There’s a myth that suggests if the Clustering Factor (CF) of an index is greater than a certain ratio when compared to the number of rows in the table, the CF is poor and an index rebuild would be beneficial.
The slight problem with this advice is that the CF actually measures how well aligned the order of the column values are in the table as compared to the order of the index entries in the index. Generally, a table in which the column values are ordered in a similar manner to the index will have a CF closer to the number of blocks in the table. A table in which the column values are ordered in a random manner when compared to the index will have a CF closer to the number of rows in the table.
An index rebuild doesn’t change the ordering of the index row entries and an index rebuild has no impact on the table so therefore the comparative ordering of both remains unchanged. Therefore the CF of an index will be identical after the rebuild as it was before.
Well actually, there is one slight exception to this rule. Reverse Key Indexes.
Generally, rows with monotonically increasing column values are physically inserted in the order of the monotonically increasing columns. This may not be the case however with tables in ASSM tablespaces or tables with multiple freelists or freelist groups as concurrent inserts will be directed to differing blocks. In these cases we may actually have data that is quite well clustered but may have quite poor CF values due to the manner in which the CF is calculated.
Assuming a Non-ASSM, single freelist/freelist group table, the CF of monotonically increasing indexed values would ordinarily be quite good. As a non-reverse index must also have its values in the monotonically column order, the CF of the index is likely to be nice and low.
However, if you were to rebuild the index as a Reverse Key Index, the index values get reversed and “randomly” redistributed within the index structure, totally changing the order of the index entries within the index. As a result, the index values are no longer aligned with those of the table and the CF is likely to now be quite appalling.
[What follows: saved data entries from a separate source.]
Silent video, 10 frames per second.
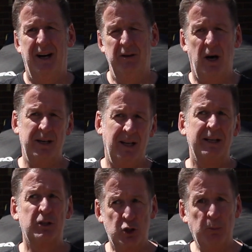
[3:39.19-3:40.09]
Not
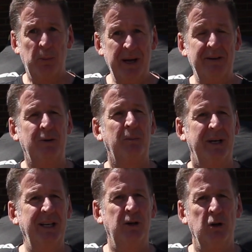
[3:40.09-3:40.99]
like super painful,
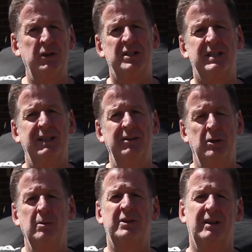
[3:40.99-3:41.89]
but it hurts in
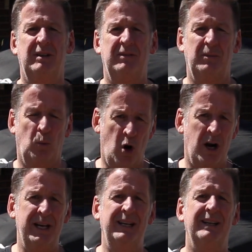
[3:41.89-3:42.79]
terms of
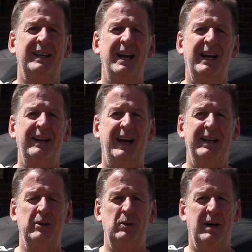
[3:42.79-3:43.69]
walking again,
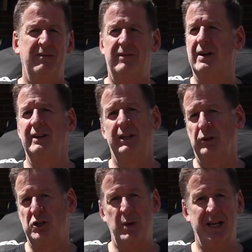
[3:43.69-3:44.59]
and you have very
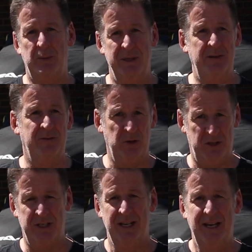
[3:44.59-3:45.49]
little strength when you
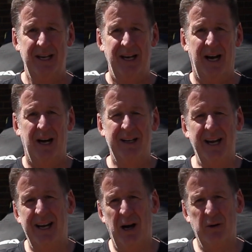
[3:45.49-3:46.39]
first
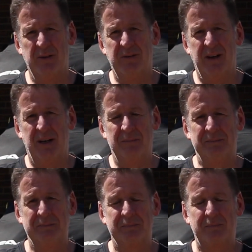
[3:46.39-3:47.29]
get out of
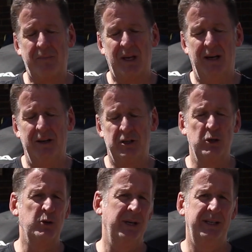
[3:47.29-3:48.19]

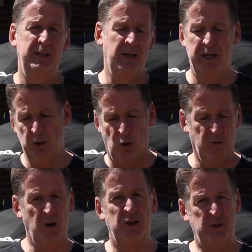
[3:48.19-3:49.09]
surgery. Not your
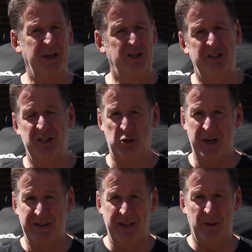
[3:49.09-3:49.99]
overall strength, just the
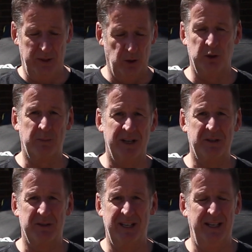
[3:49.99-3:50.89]
strength in those
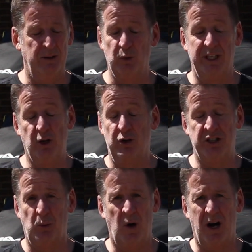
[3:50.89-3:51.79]
muscles, and it really
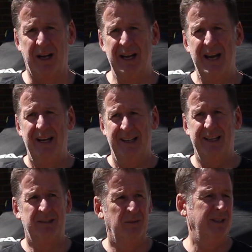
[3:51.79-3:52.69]
hurts to walk.
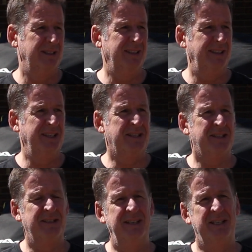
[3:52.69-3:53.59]
Like
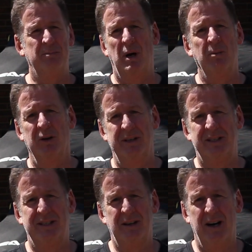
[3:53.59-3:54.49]
it's a bummer.
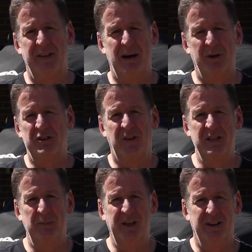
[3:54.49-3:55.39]
It's not that much
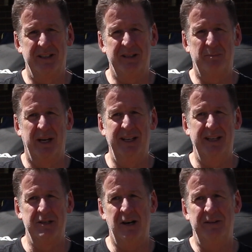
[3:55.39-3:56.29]
fun, to be honest, but
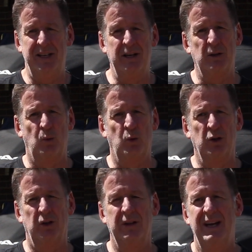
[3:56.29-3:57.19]
it's not the end of the
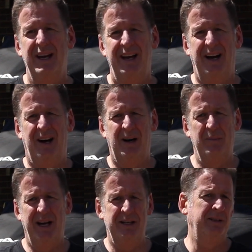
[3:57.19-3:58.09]
world.
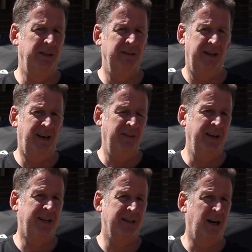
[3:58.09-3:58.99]
And I
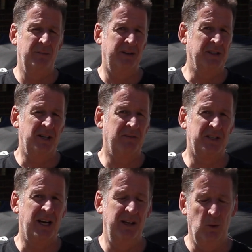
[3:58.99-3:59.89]
think I'm not the
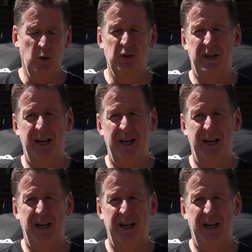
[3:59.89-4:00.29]
toughest guy in the world.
Rebuilding an index generally has no impact on the CF as the index row values retain the same logically order. Rebuilding an index to be reverse (or visa-versa) is the exception to the rule as it will physically (and logically) change the index row order.
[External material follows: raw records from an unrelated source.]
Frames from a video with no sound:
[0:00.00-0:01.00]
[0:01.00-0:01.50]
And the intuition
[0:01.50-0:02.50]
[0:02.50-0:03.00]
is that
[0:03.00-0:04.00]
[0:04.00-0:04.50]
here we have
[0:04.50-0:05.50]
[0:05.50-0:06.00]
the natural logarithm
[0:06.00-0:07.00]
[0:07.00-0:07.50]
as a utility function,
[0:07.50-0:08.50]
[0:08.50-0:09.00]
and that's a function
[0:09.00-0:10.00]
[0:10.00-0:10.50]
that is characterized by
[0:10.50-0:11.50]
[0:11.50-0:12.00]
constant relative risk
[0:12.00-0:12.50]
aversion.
A Reverse Key Index is likely therefore to have a much worse CF than it’s non-reverse equivalent.
A Reverse Key Index will be ignored for range predicates (as already discussed in Part I) so a poor CF may not have an impact. However, as also discussed, index range scans are still viable in some scenarios so an increased CF may impact execution plans detrimentally.
See this demo on how a Reverse Index Rebuild turns a “perfect” CF into a shocker.
In Part I, we saw how with Reverse Key Indexes, Oracle will basically take the indexed value, reverse it and then index the reversed value. As a result, data that would ordinarily be logically sorted within an index structure will now be randomly distributed. This therefore negates the use of Reverse Key Indexes with range predicates, with the CBO not even considering them in its costings.
This is all the information we need to dispel a rather bizarre suggestion that has been doing the rounds regarding using Reverse Key Indexes to deal with LIKE predicates that have a leading wildcard. For example, such a suggestion can be found here and within an OTN discussion here.
Basically the suggestion is to:
1) Create a Reverse Key Index on the column to be searched with a LIKE predicate having a leading wildcard (such %, _).
2) Instead of writing the query as usual, e.g.
SELECT * FROM bowie_table WHERE name LIKE ‘%BOWIE’
rewrite the query programmatically such as:
SELECT * FROM bowie_table WHERE name LIKE ‘EIWOB%’;
by reversing the required text and now having the wildcard at the end.
The Reverse Key Index stores the data in a reversed format identical to say ‘EIWOB’, so Oracle should be able to use the Reverse Key Index to efficiently find all rows that start with ‘EIWOB’ as they’re all grouped together within the index structure, right ?
Ignoring the fact the example in the above link is somewhat meaningless as it uses a leading and a trailing wildcard in both queries and so assuming the first query only has a leading wildcard and the second query only has a trailing wildcard, this suggested use of a Reverse Key Index can not possibly work on any current version of Oracle.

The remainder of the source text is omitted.